## PROVIDED DATA
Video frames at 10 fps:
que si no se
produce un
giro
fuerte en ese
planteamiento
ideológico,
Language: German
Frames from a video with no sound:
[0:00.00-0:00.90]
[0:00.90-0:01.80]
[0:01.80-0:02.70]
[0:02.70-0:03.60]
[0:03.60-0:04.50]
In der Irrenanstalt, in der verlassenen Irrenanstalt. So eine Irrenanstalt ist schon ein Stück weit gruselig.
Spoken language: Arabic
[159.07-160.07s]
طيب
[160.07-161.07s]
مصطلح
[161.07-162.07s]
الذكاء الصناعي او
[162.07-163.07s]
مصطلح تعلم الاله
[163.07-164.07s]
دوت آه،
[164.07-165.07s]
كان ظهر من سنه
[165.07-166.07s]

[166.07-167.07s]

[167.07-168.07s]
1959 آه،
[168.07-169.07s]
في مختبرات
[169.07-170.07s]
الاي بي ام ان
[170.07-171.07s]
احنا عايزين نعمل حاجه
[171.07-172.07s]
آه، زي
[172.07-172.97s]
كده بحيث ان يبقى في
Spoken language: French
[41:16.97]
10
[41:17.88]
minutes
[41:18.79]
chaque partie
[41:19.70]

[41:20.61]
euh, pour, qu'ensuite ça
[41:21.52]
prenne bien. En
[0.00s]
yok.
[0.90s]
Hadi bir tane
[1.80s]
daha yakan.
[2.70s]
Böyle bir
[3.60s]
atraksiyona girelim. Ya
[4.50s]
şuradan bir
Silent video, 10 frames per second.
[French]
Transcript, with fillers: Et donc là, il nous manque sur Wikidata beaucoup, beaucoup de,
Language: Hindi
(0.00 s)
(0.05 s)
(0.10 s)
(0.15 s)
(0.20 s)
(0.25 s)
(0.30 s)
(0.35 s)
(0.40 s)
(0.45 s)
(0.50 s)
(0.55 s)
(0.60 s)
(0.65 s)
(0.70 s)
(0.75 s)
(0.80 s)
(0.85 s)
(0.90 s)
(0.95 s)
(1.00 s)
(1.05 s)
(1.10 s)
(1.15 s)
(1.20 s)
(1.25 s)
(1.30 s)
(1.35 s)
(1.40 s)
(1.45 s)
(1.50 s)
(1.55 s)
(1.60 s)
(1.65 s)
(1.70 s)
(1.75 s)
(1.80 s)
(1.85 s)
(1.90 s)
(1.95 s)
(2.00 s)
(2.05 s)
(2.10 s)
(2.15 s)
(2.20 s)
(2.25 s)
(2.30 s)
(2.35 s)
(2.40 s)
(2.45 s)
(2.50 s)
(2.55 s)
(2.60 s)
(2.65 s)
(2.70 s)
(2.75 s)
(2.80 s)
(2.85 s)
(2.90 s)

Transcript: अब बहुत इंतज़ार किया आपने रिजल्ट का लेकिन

## ABOUT THIS TASK
Please retype all of the records, keeping each line exactly as it is.

## RESULT OF THIS EXERCISE
Video frames at 10 fps:
que si no se
produce un
giro
fuerte en ese
planteamiento
ideológico,
Language: German
Frames from a video with no sound:
[0:00.00-0:00.90]
[0:00.90-0:01.80]
[0:01.80-0:02.70]
[0:02.70-0:03.60]
[0:03.60-0:04.50]
In der Irrenanstalt, in der verlassenen Irrenanstalt. So eine Irrenanstalt ist schon ein Stück weit gruselig.
Spoken language: Arabic
[159.07-160.07s]
طيب
[160.07-161.07s]
مصطلح
[161.07-162.07s]
الذكاء الصناعي او
[162.07-163.07s]
مصطلح تعلم الاله
[163.07-164.07s]
دوت آه،
[164.07-165.07s]
كان ظهر من سنه
[165.07-166.07s]

[166.07-167.07s]

[167.07-168.07s]
1959 آه،
[168.07-169.07s]
في مختبرات
[169.07-170.07s]
الاي بي ام ان
[170.07-171.07s]
احنا عايزين نعمل حاجه
[171.07-172.07s]
آه، زي
[172.07-172.97s]
كده بحيث ان يبقى في
Spoken language: French
[41:16.97]
10
[41:17.88]
minutes
[41:18.79]
chaque partie
[41:19.70]

[41:20.61]
euh, pour, qu'ensuite ça
[41:21.52]
prenne bien. En
[0.00s]
yok.
[0.90s]
Hadi bir tane
[1.80s]
daha yakan.
[2.70s]
Böyle bir
[3.60s]
atraksiyona girelim. Ya
[4.50s]
şuradan bir
Silent video, 10 frames per second.
[French]
Transcript, with fillers: Et donc là, il nous manque sur Wikidata beaucoup, beaucoup de,
Language: Hindi
(0.00 s)
(0.05 s)
(0.10 s)
(0.15 s)
(0.20 s)
(0.25 s)
(0.30 s)
(0.35 s)
(0.40 s)
(0.45 s)
(0.50 s)
(0.55 s)
(0.60 s)
(0.65 s)
(0.70 s)
(0.75 s)
(0.80 s)
(0.85 s)
(0.90 s)
(0.95 s)
(1.00 s)
(1.05 s)
(1.10 s)
(1.15 s)
(1.20 s)
(1.25 s)
(1.30 s)
(1.35 s)
(1.40 s)
(1.45 s)
(1.50 s)
(1.55 s)
(1.60 s)
(1.65 s)
(1.70 s)
(1.75 s)
(1.80 s)
(1.85 s)
(1.90 s)
(1.95 s)
(2.00 s)
(2.05 s)
(2.10 s)
(2.15 s)
(2.20 s)
(2.25 s)
(2.30 s)
(2.35 s)
(2.40 s)
(2.45 s)
(2.50 s)
(2.55 s)
(2.60 s)
(2.65 s)
(2.70 s)
(2.75 s)
(2.80 s)
(2.85 s)
(2.90 s)

Transcript: अब बहुत इंतज़ार किया आपने रिजल्ट का लेकिन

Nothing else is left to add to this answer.